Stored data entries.
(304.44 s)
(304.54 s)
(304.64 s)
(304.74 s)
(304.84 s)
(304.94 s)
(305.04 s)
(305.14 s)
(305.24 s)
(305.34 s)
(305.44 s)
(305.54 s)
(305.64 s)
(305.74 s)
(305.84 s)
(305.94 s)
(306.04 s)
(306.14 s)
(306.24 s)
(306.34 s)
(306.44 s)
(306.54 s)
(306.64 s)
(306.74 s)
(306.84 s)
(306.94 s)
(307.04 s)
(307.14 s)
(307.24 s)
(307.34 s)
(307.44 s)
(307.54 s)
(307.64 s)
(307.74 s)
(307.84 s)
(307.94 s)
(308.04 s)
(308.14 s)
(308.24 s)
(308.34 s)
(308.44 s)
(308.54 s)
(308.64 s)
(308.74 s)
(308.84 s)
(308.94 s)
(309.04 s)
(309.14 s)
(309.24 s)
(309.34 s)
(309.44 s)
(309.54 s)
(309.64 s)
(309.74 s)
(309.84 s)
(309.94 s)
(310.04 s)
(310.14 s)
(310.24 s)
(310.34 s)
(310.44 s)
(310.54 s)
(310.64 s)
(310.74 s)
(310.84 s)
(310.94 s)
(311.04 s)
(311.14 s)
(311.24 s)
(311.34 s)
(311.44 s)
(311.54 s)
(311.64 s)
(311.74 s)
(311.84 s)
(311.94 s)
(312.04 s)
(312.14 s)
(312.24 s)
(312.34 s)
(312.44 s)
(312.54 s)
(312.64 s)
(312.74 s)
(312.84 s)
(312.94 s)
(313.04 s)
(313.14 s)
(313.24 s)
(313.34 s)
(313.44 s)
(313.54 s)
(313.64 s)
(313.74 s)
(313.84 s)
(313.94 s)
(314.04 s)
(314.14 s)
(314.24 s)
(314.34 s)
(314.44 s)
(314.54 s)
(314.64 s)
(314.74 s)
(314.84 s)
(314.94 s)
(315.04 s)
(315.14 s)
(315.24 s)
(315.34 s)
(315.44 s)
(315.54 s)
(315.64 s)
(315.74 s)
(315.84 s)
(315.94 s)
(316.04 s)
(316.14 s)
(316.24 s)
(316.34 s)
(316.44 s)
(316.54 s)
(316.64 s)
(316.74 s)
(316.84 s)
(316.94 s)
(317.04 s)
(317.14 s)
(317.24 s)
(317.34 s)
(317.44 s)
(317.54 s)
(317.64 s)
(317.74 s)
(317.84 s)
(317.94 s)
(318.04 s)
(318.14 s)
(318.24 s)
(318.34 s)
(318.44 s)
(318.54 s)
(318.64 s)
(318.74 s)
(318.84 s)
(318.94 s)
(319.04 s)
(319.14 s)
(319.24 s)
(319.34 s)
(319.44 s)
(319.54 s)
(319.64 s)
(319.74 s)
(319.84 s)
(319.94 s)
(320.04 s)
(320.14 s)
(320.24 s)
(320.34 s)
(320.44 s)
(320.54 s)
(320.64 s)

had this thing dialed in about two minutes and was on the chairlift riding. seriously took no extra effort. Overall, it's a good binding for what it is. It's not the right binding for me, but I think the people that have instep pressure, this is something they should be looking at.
* * *
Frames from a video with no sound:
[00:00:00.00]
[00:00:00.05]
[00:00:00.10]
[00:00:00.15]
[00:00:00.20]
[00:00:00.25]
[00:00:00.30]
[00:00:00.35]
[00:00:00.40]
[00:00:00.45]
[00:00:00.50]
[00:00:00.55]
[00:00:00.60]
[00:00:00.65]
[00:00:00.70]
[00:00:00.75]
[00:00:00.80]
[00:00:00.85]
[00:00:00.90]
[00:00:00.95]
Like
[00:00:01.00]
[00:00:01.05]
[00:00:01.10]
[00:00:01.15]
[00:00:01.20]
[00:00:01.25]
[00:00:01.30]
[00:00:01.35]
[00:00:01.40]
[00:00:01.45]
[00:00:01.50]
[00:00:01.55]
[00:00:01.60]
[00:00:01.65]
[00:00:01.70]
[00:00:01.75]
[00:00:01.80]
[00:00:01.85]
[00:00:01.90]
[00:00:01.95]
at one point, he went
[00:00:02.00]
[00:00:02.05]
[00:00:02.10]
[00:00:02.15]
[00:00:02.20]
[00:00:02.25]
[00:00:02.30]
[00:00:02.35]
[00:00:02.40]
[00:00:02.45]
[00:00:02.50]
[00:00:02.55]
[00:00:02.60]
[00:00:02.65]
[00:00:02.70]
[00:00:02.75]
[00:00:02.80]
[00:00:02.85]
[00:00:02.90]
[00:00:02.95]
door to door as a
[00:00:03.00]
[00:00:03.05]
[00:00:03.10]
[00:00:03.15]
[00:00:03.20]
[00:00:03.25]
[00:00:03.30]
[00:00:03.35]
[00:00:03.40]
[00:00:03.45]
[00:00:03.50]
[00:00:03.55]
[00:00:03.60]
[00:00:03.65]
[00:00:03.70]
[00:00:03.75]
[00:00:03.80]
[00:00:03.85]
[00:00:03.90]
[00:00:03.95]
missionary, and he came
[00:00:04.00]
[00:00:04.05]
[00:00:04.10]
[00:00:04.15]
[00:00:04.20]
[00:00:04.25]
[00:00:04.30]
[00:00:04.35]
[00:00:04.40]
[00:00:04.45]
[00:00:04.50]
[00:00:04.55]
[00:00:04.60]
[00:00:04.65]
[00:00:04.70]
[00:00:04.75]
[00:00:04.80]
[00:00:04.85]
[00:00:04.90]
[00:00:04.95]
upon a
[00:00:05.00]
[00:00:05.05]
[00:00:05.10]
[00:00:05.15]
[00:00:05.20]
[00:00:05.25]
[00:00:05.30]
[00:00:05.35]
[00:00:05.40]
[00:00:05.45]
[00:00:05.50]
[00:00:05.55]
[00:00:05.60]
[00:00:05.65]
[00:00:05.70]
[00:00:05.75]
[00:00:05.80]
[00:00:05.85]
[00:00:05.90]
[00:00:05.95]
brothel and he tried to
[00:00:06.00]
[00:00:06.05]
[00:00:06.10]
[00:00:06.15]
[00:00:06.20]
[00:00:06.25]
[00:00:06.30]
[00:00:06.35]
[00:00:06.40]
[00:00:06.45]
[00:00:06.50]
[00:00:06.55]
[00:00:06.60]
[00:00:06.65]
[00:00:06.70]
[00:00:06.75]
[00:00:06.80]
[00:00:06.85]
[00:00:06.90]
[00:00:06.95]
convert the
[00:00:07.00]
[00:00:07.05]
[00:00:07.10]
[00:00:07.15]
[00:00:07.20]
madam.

Requirement. Of the entries above, repeat exactly the lines from the line with "[00:00:01.25]" through the line with "[00:00:05.70]", both of them included.

Response.
[00:00:01.25]
[00:00:01.30]
[00:00:01.35]
[00:00:01.40]
[00:00:01.45]
[00:00:01.50]
[00:00:01.55]
[00:00:01.60]
[00:00:01.65]
[00:00:01.70]
[00:00:01.75]
[00:00:01.80]
[00:00:01.85]
[00:00:01.90]
[00:00:01.95]
at one point, he went
[00:00:02.00]
[00:00:02.05]
[00:00:02.10]
[00:00:02.15]
[00:00:02.20]
[00:00:02.25]
[00:00:02.30]
[00:00:02.35]
[00:00:02.40]
[00:00:02.45]
[00:00:02.50]
[00:00:02.55]
[00:00:02.60]
[00:00:02.65]
[00:00:02.70]
[00:00:02.75]
[00:00:02.80]
[00:00:02.85]
[00:00:02.90]
[00:00:02.95]
door to door as a
[00:00:03.00]
[00:00:03.05]
[00:00:03.10]
[00:00:03.15]
[00:00:03.20]
[00:00:03.25]
[00:00:03.30]
[00:00:03.35]
[00:00:03.40]
[00:00:03.45]
[00:00:03.50]
[00:00:03.55]
[00:00:03.60]
[00:00:03.65]
[00:00:03.70]
[00:00:03.75]
[00:00:03.80]
[00:00:03.85]
[00:00:03.90]
[00:00:03.95]
missionary, and he came
[00:00:04.00]
[00:00:04.05]
[00:00:04.10]
[00:00:04.15]
[00:00:04.20]
[00:00:04.25]
[00:00:04.30]
[00:00:04.35]
[00:00:04.40]
[00:00:04.45]
[00:00:04.50]
[00:00:04.55]
[00:00:04.60]
[00:00:04.65]
[00:00:04.70]
[00:00:04.75]
[00:00:04.80]
[00:00:04.85]
[00:00:04.90]
[00:00:04.95]
upon a
[00:00:05.00]
[00:00:05.05]
[00:00:05.10]
[00:00:05.15]
[00:00:05.20]
[00:00:05.25]
[00:00:05.30]
[00:00:05.35]
[00:00:05.40]
[00:00:05.45]
[00:00:05.50]
[00:00:05.55]
[00:00:05.60]
[00:00:05.65]
[00:00:05.70]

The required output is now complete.